Die Patrouillenflugzeuge der nordamerikanischen Wehrmacht umsäumten die ganze Kanalroute von Panama im Südosten bis nach Colon im Nordwesten. Seit den frühesten Morgenstunden waren über der fünfundsiebzig Kilometer langen Kanallinie fünfhundert Regierungs-Flugzeuge stationiert und hatten von Stunde zu Stunde einen immer schwereren Stand gegen die allmählich unabsehbar werdende Menge der Flugzeuge, die aus allen Teilen der Welt hier zusammenkamen.
Da waren die gigantischen Passagiermaschinen von New York, Chikago und San Francisco, von denen jedes einzelne mehrere tausend Schaulustige an Bord hatte, die nach Hunderten zählenden Flugzeuge der südamerikanischen Verkehrslinien, die heute sämtlich nur das eine Ziel hatten: den Kanal.

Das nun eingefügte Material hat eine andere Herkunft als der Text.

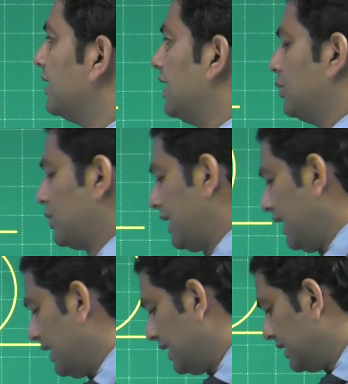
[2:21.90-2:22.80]

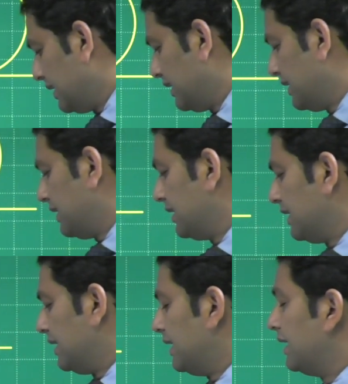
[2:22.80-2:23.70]
Okay,
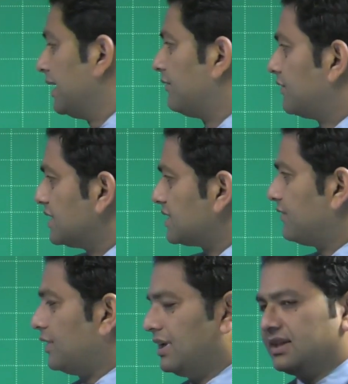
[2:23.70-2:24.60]
now, first
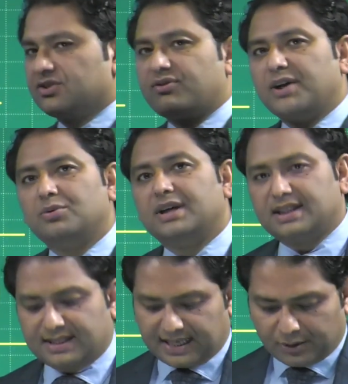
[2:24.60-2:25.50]
of all, let's try to
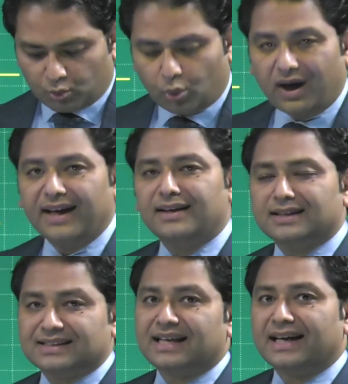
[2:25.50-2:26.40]
understand why
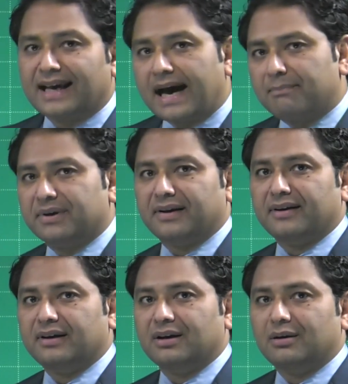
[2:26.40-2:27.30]
does that happen?
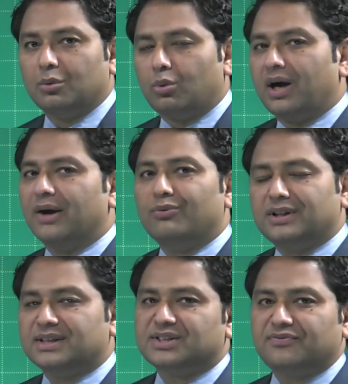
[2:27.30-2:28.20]
Why
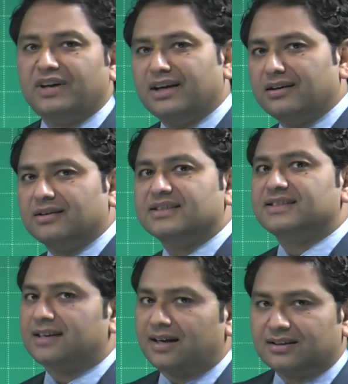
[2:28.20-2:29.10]
will this sphere
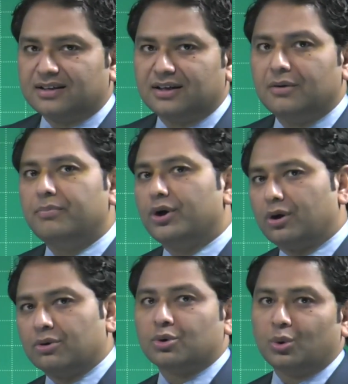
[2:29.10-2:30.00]
start
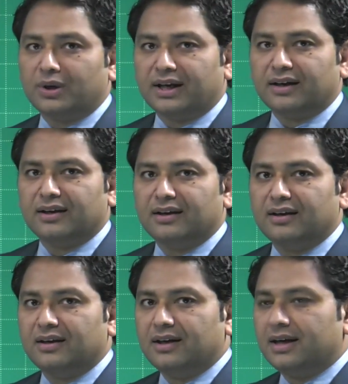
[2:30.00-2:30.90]
pure rolling?
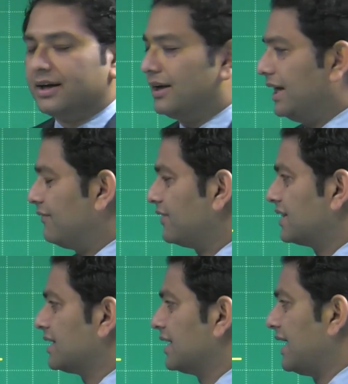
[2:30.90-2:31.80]
Now,
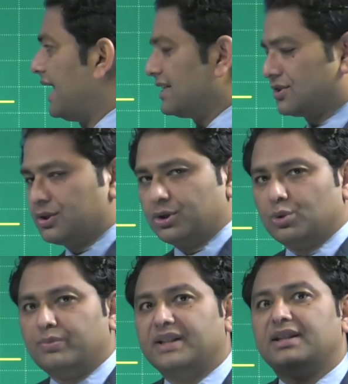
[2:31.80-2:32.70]
everything has to
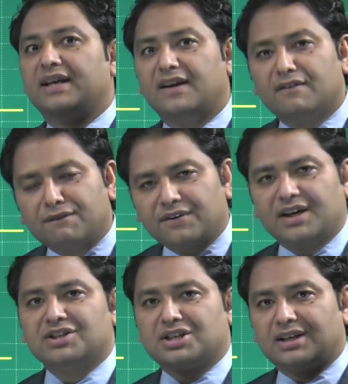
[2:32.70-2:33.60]
do with the
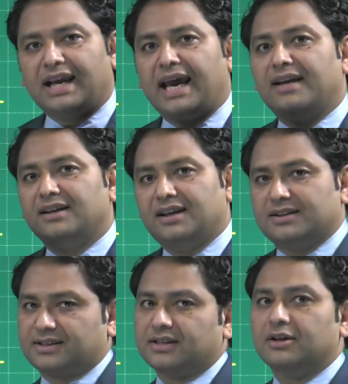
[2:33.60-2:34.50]
friction and
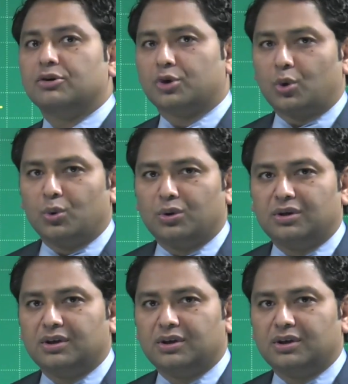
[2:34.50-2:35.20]
its role.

Indes, diese großen, dem öffentlichen Verkehr dienenden Flugzeuge machten den Wachmaschinen am wenigsten Arbeit. Ihre Kapitäne hielten sich mehr an die vorsichtigen Weisungen ihrer Fluggesellschaften als an die stürmischen und oft recht unvernünftigen Wünsche der Passagiere. So folgten sie auch strikt den Anordnungen der Regierungsflugzeuge, fünfzehn Kilometer seitlich von der Kanalroute in wenigstens acht Kilometer Höhe zu bleiben.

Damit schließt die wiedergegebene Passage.